DATA SCIENCE MONTHLY MEETUP
Replay the meetupYoann Péron, Data Science Manager at Le Télégramme, presented a project on “augmented journalism”, a collaboration between the French local newspaper and IRISA research center, aimed at helping journalists improve their articles by providing information on their potential success and suggesting ways to enhance them and understand the different capacities of their articles and how to improve them for various platforms.
Improving Journalist Articles With Data
Yoann discussed the two-year project aimed at helping journalists improve their articles by providing information on their potential success and suggesting ways to enhance them. The project involved analyzing data on article views, engagement, and conversions. Four capacities were defined for articles, including audience and engagement metrics. The project also involved text analysis and numerical data to provide more insights into article content. However, challenges were encountered in defining what constitutes an angle for an article, and difficulties were faced with ChatGPT during the project’s development.

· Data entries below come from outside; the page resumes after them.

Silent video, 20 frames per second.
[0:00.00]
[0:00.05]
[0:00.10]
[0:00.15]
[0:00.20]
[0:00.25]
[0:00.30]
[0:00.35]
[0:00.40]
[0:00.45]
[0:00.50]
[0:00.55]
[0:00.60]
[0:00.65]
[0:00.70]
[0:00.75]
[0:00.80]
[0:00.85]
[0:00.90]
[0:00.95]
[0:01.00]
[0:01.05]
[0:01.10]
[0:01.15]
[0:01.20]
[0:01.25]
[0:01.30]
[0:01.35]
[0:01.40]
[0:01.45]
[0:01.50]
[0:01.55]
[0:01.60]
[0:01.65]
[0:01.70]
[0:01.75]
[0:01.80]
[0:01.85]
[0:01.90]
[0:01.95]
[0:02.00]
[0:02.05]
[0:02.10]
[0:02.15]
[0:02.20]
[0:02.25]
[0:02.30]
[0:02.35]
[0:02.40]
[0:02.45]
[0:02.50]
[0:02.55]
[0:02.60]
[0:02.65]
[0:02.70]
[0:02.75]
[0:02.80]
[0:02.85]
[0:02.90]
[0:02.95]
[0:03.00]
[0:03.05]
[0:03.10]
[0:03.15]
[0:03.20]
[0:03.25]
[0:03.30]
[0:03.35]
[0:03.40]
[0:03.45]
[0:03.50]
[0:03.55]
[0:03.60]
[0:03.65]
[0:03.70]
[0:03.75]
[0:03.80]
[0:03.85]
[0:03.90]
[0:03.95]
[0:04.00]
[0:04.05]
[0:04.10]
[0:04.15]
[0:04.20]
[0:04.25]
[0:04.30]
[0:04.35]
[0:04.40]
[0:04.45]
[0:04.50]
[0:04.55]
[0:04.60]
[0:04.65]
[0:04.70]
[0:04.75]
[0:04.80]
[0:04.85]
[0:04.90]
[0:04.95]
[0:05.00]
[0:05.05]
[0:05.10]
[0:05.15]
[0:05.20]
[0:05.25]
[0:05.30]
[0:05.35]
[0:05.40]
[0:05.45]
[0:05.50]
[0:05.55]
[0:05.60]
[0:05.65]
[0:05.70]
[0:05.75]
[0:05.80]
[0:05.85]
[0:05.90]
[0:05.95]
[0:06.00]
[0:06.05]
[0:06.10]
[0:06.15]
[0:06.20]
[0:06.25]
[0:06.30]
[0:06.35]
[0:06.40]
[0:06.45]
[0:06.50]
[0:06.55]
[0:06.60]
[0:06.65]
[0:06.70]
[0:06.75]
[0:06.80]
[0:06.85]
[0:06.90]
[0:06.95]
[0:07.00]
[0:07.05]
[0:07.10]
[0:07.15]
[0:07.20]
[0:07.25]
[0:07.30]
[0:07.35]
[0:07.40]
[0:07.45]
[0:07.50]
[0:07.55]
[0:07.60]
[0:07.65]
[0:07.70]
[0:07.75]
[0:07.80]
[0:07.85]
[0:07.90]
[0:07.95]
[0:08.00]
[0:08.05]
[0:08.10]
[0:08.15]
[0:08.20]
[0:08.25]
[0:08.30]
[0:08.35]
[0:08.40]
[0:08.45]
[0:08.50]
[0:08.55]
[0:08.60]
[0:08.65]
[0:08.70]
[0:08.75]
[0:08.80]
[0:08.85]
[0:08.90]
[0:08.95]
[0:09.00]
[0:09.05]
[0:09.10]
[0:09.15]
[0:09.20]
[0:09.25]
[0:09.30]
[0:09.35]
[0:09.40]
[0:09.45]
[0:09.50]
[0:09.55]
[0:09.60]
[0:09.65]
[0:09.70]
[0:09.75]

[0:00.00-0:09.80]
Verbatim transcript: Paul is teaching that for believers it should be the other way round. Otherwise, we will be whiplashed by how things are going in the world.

Model Development and Performance Discussion
Yoann discussed the development of a model to predict the number of page views for articles based on various factors such as the number of words, uniqueness, length, and quotes. He mentioned that they tried to use journalist classifications, but it didn’t improve the model. They also experimented with using ChatGPT to predict new data sets and found their own model to be more effective.
Le Télégramme’s Data Analysis and App
Yoann discussed the infrastructure and processes used for data analysis and model training at Le Telegram. He explained that they primarily use Python and AWS SageMaker for their developments, with data stored in an AWS data lake and Amazon Athena. The models are trained on Amazon DynamoDB and sent to Amazon Elastic File System (EFS) for inference. He also mentioned the use of R for data journalism already used by the newsroom for an app covering elections. Yoann then presented the current usage of their app, which includes comparing articles for similarities, making predictions of capacities, and providing suggestions for articles. He demonstrated the app using an article about a musical program, showing how it compares to similar articles and provides suggestions.